While Philsucom was at the height of rationalizing the sugar industry pursuant to P.D. 1971, a political revolution broke out from February 22 to 25, 1986. On February 27, 1986, Mr. Fred J. Elizalde was appointed by the revolutionary government as officer-in-charge of the institutions that will regulate the sugar industry.

A sugar advisory council consisting of 42 sugar industry leaders from all over the country was constituted and was instructed by the President to lay out the plans for the interest of the sugar industry.

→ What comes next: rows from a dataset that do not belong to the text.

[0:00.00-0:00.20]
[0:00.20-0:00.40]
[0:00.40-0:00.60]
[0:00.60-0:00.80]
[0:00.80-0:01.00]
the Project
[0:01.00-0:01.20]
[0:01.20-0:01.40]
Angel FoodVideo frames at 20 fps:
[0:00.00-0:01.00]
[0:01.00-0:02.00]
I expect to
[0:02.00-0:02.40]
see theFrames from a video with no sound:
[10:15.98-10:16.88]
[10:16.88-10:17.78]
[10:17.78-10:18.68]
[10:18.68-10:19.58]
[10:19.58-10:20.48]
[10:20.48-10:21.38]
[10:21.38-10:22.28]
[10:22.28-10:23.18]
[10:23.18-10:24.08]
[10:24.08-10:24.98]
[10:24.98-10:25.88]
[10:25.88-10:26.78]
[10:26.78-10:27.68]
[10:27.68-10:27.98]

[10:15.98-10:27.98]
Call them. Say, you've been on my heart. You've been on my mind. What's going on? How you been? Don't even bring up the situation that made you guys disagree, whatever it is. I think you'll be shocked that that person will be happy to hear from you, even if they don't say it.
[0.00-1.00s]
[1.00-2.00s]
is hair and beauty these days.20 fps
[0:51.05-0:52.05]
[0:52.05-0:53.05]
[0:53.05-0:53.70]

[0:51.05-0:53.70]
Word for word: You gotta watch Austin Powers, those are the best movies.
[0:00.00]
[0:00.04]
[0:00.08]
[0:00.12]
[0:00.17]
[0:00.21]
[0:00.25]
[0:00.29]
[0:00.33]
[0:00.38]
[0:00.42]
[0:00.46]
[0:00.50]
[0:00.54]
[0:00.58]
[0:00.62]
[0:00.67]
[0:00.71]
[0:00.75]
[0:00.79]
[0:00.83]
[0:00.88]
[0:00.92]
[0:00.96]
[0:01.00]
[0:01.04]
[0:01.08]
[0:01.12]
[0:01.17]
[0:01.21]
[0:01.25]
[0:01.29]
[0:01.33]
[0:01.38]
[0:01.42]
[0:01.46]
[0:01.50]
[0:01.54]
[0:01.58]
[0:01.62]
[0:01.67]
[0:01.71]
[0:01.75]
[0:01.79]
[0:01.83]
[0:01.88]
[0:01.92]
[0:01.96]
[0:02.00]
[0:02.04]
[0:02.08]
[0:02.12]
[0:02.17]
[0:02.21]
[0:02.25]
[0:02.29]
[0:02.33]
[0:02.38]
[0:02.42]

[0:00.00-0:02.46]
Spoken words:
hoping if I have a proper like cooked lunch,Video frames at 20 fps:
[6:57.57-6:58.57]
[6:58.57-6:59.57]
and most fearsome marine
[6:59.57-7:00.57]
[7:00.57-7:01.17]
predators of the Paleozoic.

On May 28, 1986, President Corazon C. Aquino through Executive Order No. 18, created a Sugar Regulatory Administration (SRA). The objectives assigned this Office are as follows:

1) To institute an orderly system in sugarcane production for the stable, sufficient and balanced production of sugar for local consumption, exportation and strategic reserve;

2) To establish and maintain such balanced relation between production and requirement of sugar and such marketing conditions as will insure stabilized prices at a level reasonably profitable to producer and fair to consumers;

3) To promote the effective merchandising of sugar and its products in the domestic and foreign markets so that those engaged in the sugar industry will be placed on a basis of economic viability;

4) To undertake such relevant studies as may be needed in the formulation of policies and in the planning and implementation of action programs required in attaining the purposes and objectives set forth under Executive Order No. 18.

Based on its original mandate, the SRA, as it stands today, 33 years after its creation to replace the corrupted Philsucom/Nasutra, failed not only “to institute an orderly system in sugarcane production for the stable, sufficient and balanced production of sugar for local consumption, exportation and strategic reserve”, it has fallen short of establishing and maintaining such balanced relation between production and requirement of sugar and such marketing conditions as will insure stabilized prices at a level reasonably profitable to producer and fair to consumers.

Recent acts of the SRA appointed officers of its Governing Board under President Duterte, show promulgation of Sugar Orders grossly inimical to sugar producers.

Most threatening to sugar producers’ survival at the start of Milling Season 2019-2020, is the controversial Sugar Order authorizing importation of 200,000 metric tons of sugar, signed only by two of SRA’s Board Member, Emilio Bernardino L. Yulo representing the planters’ sector and Roland B. Beltran, representing the millers’ sector. As pointed out by one key Sugar leader within the Planters’ Federation, the P2.6 billion those who pushed for this importation stand to gain, using “sugar shortage”, is strong motive for this betrayal of the producers.

It must be pointed out that the ones seriously affected are small planters, especially thousands of Carp farmer beneficiaries who chose to remain in sugarcane production.

As bad as Philsucom/Nasutra that led the collapse of the sugar industry under Marcos’ Dictatorship, the SRA through its ruling governing board must show stronger proof that it exists to protect the interest of the majority sugarcane planters affected by their questionable orders.